• _ACTIVITY_:
The answer is to be an exact copy of the lines below running from the line with "[00:20:25.52]" down to the line with "[00:20:32.86]", both ends included, and nothing more.

Records drawn from a dataset:
※
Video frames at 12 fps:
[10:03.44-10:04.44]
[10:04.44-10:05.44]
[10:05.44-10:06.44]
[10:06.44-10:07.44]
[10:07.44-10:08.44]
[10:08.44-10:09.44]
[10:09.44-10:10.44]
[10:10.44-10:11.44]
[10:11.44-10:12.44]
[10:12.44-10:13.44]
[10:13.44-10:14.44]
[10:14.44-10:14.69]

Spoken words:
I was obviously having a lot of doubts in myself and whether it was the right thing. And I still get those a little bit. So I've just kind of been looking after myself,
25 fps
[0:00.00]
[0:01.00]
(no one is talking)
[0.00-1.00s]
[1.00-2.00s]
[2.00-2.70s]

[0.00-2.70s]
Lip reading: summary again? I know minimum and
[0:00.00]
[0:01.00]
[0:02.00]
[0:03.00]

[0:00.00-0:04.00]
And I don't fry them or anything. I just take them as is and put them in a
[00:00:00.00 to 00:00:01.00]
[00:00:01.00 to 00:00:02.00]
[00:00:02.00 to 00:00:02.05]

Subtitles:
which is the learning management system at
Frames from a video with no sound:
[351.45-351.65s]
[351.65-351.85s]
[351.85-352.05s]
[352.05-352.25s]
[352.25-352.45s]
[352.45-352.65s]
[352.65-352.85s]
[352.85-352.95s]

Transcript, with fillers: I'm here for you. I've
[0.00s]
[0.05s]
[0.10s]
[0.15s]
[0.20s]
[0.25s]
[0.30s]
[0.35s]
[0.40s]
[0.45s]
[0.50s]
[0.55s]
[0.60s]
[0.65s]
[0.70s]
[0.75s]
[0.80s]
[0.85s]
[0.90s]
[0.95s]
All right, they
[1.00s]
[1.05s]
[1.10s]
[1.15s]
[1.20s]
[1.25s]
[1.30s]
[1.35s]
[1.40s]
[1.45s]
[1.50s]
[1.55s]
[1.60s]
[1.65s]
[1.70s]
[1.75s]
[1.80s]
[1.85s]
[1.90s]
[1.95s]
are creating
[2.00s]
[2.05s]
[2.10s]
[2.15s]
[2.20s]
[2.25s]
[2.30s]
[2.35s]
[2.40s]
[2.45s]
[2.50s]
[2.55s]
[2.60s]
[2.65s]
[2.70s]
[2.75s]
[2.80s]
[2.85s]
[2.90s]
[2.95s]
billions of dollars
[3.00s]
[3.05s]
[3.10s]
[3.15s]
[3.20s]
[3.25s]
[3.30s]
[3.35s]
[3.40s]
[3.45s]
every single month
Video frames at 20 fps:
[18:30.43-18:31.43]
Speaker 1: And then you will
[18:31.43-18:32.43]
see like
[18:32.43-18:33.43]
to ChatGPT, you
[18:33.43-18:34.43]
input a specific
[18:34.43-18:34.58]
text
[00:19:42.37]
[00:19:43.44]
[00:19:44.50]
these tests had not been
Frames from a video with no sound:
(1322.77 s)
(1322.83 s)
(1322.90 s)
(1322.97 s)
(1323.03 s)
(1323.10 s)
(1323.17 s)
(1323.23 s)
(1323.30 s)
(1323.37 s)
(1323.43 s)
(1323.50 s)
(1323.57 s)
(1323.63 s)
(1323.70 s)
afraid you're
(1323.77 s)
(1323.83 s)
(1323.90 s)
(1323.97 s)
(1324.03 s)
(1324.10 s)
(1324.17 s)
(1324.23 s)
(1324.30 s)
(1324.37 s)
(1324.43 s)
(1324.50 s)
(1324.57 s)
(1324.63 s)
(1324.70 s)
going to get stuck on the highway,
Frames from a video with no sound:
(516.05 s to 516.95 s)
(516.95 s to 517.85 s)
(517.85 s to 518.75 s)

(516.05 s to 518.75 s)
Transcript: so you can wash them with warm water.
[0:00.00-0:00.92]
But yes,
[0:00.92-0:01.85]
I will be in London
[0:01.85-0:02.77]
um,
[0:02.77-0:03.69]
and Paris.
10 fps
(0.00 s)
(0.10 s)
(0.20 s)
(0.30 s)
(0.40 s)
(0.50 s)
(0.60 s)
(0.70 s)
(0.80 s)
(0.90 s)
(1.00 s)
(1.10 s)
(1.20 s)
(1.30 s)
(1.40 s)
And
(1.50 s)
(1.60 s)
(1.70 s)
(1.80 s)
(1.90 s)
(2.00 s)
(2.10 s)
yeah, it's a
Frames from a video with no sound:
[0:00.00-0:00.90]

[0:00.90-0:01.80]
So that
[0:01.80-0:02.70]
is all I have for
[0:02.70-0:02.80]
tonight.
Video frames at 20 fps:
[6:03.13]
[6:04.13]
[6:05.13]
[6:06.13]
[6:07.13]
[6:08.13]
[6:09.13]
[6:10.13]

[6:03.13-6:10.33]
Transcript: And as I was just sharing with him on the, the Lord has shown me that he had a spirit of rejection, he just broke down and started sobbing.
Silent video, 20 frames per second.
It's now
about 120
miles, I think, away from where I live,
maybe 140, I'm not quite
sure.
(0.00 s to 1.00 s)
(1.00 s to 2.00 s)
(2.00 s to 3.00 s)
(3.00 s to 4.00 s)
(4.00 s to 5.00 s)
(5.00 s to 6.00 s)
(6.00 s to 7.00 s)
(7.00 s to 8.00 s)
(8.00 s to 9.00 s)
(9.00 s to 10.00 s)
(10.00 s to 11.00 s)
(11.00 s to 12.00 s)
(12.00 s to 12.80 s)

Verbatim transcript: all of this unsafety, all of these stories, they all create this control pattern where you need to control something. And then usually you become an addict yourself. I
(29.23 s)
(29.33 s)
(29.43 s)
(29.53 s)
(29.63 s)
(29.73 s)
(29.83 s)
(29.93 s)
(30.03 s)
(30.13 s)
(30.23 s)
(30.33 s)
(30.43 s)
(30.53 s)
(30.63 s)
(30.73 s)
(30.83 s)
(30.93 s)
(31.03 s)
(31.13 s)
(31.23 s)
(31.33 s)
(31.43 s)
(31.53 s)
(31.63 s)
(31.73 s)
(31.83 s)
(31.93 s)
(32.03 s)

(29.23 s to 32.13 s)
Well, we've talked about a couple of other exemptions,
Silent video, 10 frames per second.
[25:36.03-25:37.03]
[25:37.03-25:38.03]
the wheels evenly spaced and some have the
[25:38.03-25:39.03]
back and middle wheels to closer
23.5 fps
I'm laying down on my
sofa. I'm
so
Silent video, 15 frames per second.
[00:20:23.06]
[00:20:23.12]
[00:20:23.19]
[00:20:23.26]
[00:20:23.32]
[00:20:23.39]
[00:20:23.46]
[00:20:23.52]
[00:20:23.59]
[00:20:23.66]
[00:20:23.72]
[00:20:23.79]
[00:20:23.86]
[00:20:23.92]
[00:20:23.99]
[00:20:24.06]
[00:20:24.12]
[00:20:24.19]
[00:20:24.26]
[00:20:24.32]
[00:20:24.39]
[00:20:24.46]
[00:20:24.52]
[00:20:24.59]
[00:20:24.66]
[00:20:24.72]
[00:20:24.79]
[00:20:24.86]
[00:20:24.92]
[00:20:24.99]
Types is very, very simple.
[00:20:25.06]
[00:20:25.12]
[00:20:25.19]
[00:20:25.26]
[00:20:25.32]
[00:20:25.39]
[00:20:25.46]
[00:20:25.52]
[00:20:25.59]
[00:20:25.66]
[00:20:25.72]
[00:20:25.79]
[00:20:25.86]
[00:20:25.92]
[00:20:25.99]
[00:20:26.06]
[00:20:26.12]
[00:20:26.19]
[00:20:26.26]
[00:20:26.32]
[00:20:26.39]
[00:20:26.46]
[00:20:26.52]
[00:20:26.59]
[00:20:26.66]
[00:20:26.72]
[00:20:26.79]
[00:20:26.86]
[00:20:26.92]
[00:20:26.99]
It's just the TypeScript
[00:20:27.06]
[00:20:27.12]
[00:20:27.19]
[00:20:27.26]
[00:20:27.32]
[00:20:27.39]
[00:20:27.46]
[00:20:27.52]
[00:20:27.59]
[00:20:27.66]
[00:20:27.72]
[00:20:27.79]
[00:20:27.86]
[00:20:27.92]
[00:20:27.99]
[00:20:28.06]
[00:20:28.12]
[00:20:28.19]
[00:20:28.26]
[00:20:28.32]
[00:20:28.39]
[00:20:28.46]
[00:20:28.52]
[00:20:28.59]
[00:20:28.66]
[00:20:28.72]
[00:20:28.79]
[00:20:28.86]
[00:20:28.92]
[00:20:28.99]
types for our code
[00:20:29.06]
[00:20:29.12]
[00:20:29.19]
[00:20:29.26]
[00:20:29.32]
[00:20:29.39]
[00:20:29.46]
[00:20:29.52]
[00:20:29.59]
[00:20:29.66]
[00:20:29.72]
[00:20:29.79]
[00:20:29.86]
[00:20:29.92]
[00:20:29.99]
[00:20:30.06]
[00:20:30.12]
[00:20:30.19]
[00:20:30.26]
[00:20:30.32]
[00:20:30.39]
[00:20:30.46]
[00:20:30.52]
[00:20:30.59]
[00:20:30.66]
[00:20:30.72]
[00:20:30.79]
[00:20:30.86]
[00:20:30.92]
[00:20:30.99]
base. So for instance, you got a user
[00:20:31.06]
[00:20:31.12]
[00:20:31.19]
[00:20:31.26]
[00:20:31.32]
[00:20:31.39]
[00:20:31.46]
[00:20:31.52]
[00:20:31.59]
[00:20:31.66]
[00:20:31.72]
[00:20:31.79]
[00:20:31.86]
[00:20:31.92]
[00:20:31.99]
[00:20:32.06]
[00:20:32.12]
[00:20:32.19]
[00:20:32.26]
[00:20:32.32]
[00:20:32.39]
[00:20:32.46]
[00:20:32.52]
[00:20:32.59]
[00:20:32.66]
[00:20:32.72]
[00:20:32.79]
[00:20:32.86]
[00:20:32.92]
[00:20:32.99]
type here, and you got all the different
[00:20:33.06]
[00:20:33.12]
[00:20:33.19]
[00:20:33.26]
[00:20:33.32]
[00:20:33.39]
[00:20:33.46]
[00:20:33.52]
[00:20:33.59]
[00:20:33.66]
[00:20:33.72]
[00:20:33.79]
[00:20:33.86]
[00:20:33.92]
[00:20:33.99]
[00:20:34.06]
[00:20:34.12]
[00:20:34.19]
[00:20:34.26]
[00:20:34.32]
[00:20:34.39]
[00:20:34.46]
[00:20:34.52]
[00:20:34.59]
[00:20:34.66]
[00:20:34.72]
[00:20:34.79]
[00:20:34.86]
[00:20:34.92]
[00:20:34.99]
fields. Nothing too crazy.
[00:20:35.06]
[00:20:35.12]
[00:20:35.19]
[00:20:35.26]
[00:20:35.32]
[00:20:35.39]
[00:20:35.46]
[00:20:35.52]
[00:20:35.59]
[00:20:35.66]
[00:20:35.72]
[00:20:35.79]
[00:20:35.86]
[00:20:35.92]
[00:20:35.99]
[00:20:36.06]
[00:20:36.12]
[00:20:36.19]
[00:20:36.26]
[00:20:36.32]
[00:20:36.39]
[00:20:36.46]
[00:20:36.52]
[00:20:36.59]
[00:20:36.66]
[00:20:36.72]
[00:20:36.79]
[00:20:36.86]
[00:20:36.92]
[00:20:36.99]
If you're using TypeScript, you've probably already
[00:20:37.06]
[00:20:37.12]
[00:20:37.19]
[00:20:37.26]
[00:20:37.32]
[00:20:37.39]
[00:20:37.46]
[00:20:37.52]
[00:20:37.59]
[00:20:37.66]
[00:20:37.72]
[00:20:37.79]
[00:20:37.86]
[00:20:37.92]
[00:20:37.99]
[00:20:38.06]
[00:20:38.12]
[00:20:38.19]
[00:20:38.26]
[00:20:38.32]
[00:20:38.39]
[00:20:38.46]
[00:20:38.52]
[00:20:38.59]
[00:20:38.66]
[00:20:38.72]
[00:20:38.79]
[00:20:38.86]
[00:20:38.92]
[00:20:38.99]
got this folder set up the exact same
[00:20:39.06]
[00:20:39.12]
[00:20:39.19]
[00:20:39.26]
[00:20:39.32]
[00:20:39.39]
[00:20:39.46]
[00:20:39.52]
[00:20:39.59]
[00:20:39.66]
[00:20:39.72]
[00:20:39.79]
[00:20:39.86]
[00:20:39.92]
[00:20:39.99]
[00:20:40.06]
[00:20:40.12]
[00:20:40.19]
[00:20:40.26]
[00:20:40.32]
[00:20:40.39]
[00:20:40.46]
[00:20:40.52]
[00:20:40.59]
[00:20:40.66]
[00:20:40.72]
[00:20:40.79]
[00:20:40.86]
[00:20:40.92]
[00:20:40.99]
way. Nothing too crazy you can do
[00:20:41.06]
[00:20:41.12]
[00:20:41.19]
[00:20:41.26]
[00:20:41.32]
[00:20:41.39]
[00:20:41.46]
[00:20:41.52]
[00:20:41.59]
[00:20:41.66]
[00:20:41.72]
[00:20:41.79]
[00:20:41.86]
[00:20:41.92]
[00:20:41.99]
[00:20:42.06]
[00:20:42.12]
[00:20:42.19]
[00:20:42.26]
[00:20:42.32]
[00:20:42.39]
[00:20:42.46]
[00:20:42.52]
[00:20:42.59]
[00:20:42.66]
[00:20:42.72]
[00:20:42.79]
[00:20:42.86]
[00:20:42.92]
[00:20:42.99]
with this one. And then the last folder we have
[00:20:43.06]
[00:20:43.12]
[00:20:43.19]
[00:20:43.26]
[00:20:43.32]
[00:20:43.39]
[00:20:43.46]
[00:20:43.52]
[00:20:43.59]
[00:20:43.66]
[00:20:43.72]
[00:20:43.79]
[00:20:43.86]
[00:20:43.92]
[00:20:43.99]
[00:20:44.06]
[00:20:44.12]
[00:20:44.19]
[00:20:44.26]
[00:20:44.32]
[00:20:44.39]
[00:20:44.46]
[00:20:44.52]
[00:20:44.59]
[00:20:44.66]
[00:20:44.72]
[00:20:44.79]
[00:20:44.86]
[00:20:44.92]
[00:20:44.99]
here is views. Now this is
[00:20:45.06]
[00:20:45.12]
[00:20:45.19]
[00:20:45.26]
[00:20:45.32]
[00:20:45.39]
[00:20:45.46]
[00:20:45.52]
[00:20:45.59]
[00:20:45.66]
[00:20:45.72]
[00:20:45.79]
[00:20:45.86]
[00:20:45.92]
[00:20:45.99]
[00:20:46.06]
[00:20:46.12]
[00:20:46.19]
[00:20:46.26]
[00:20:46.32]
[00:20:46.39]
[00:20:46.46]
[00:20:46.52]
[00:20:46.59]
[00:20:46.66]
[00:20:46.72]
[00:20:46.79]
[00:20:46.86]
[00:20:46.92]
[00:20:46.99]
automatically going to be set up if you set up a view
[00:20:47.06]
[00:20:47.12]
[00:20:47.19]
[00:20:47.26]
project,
※
• _PROBLEM SOLUTION_:
[00:20:25.52]
[00:20:25.59]
[00:20:25.66]
[00:20:25.72]
[00:20:25.79]
[00:20:25.86]
[00:20:25.92]
[00:20:25.99]
[00:20:26.06]
[00:20:26.12]
[00:20:26.19]
[00:20:26.26]
[00:20:26.32]
[00:20:26.39]
[00:20:26.46]
[00:20:26.52]
[00:20:26.59]
[00:20:26.66]
[00:20:26.72]
[00:20:26.79]
[00:20:26.86]
[00:20:26.92]
[00:20:26.99]
It's just the TypeScript
[00:20:27.06]
[00:20:27.12]
[00:20:27.19]
[00:20:27.26]
[00:20:27.32]
[00:20:27.39]
[00:20:27.46]
[00:20:27.52]
[00:20:27.59]
[00:20:27.66]
[00:20:27.72]
[00:20:27.79]
[00:20:27.86]
[00:20:27.92]
[00:20:27.99]
[00:20:28.06]
[00:20:28.12]
[00:20:28.19]
[00:20:28.26]
[00:20:28.32]
[00:20:28.39]
[00:20:28.46]
[00:20:28.52]
[00:20:28.59]
[00:20:28.66]
[00:20:28.72]
[00:20:28.79]
[00:20:28.86]
[00:20:28.92]
[00:20:28.99]
types for our code
[00:20:29.06]
[00:20:29.12]
[00:20:29.19]
[00:20:29.26]
[00:20:29.32]
[00:20:29.39]
[00:20:29.46]
[00:20:29.52]
[00:20:29.59]
[00:20:29.66]
[00:20:29.72]
[00:20:29.79]
[00:20:29.86]
[00:20:29.92]
[00:20:29.99]
[00:20:30.06]
[00:20:30.12]
[00:20:30.19]
[00:20:30.26]
[00:20:30.32]
[00:20:30.39]
[00:20:30.46]
[00:20:30.52]
[00:20:30.59]
[00:20:30.66]
[00:20:30.72]
[00:20:30.79]
[00:20:30.86]
[00:20:30.92]
[00:20:30.99]
base. So for instance, you got a user
[00:20:31.06]
[00:20:31.12]
[00:20:31.19]
[00:20:31.26]
[00:20:31.32]
[00:20:31.39]
[00:20:31.46]
[00:20:31.52]
[00:20:31.59]
[00:20:31.66]
[00:20:31.72]
[00:20:31.79]
[00:20:31.86]
[00:20:31.92]
[00:20:31.99]
[00:20:32.06]
[00:20:32.12]
[00:20:32.19]
[00:20:32.26]
[00:20:32.32]
[00:20:32.39]
[00:20:32.46]
[00:20:32.52]
[00:20:32.59]
[00:20:32.66]
[00:20:32.72]
[00:20:32.79]
[00:20:32.86]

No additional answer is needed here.